# Work task
Transcribe all of the records word for word, please, omitting the pictures.

# Data for this exercise
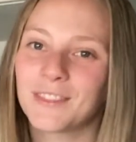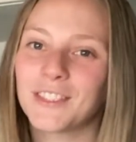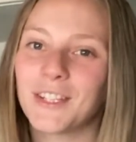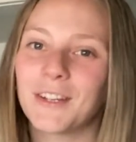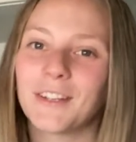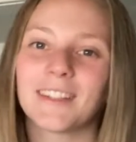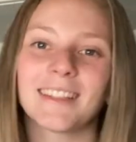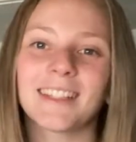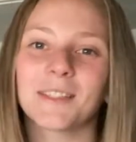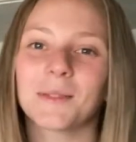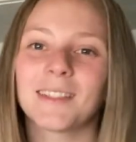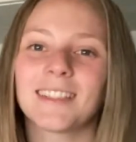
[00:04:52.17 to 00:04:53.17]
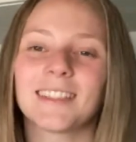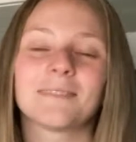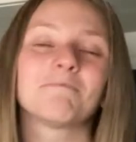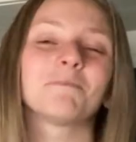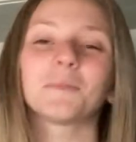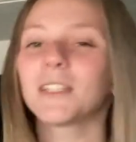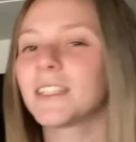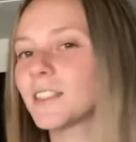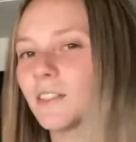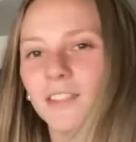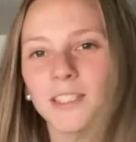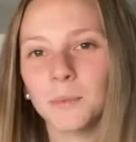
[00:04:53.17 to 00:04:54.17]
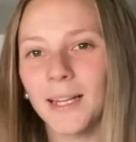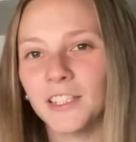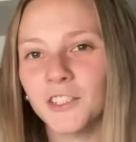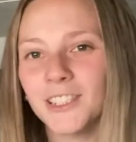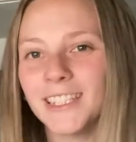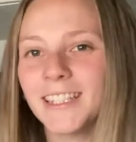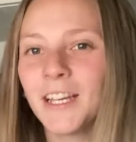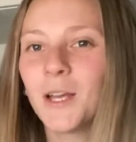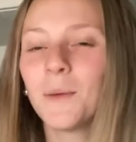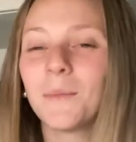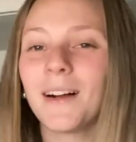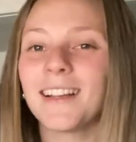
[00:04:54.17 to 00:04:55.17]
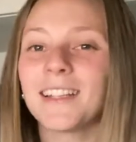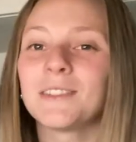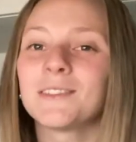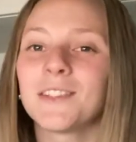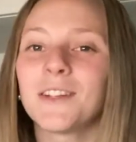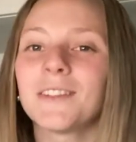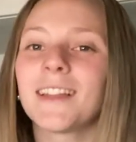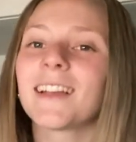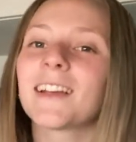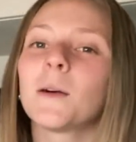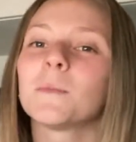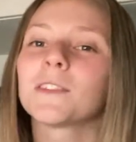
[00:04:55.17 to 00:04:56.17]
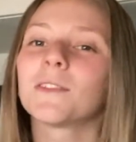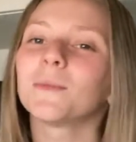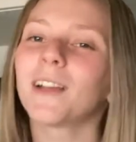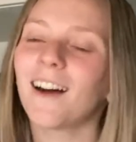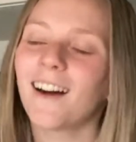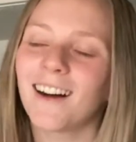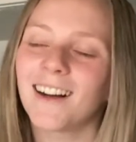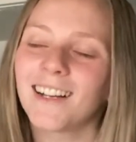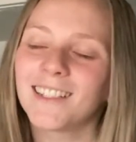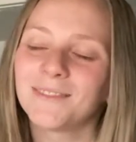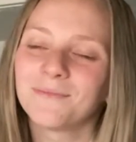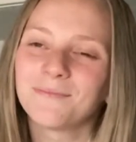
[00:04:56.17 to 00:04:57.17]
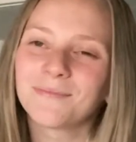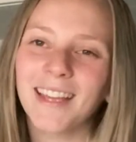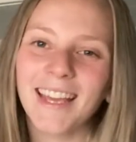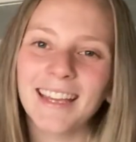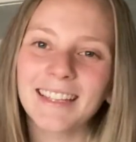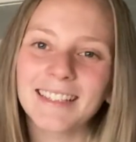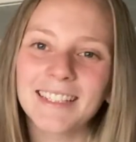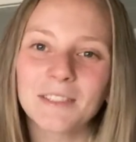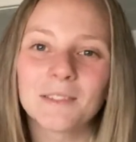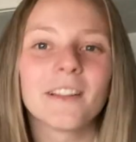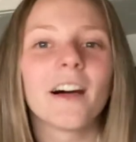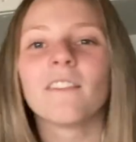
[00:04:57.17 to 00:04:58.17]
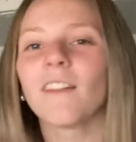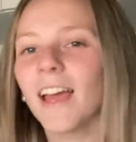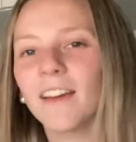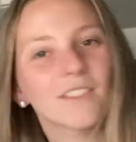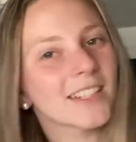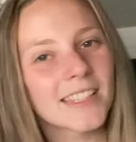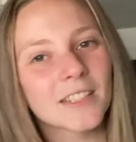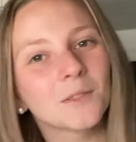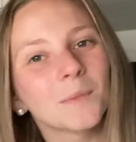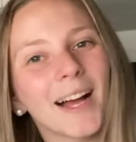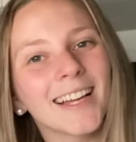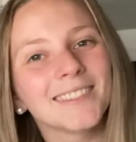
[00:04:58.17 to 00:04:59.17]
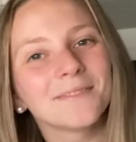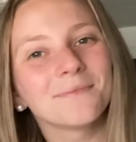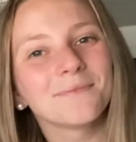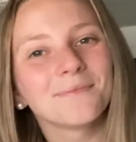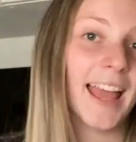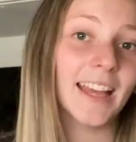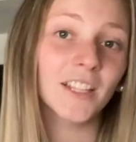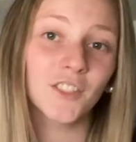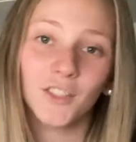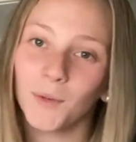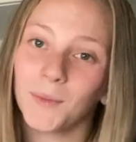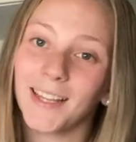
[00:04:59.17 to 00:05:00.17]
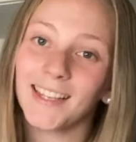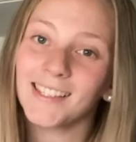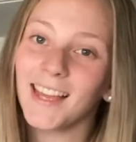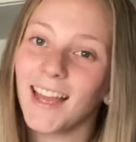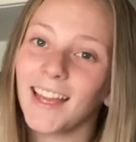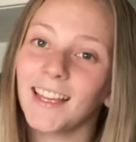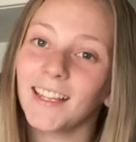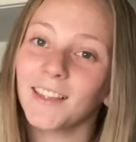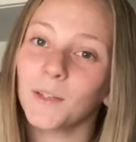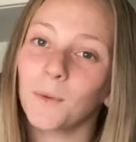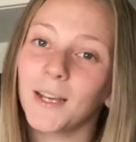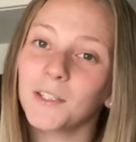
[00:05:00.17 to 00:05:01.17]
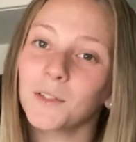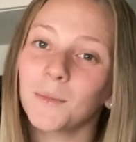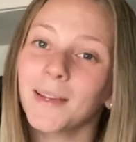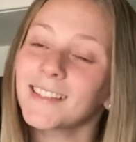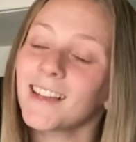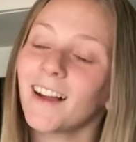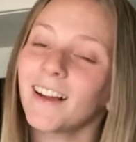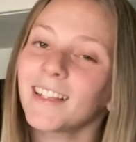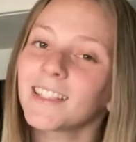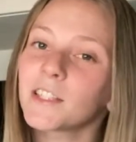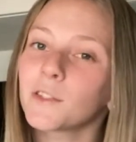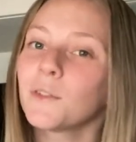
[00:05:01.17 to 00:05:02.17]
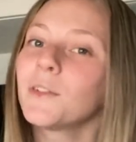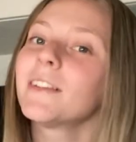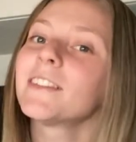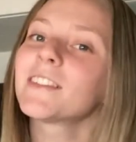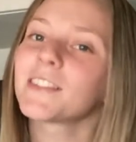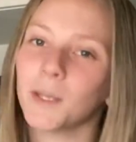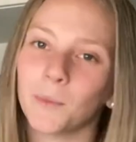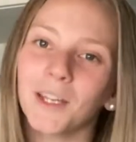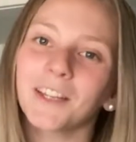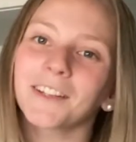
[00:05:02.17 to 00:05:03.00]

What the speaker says: So this one, pretty self-explanatory, but he'll know that it comes from the heart and he'll love every single bite. And you know what they say, the way to a man's heart is through his stomach.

# Answer space
[00:04:52.17 to 00:04:53.17]
[00:04:53.17 to 00:04:54.17]
[00:04:54.17 to 00:04:55.17]
[00:04:55.17 to 00:04:56.17]
[00:04:56.17 to 00:04:57.17]
[00:04:57.17 to 00:04:58.17]
[00:04:58.17 to 00:04:59.17]
[00:04:59.17 to 00:05:00.17]
[00:05:00.17 to 00:05:01.17]
[00:05:01.17 to 00:05:02.17]
[00:05:02.17 to 00:05:03.00]

What the speaker says: So this one, pretty self-explanatory, but he'll know that it comes from the heart and he'll love every single bite. And you know what they say, the way to a man's heart is through his stomach.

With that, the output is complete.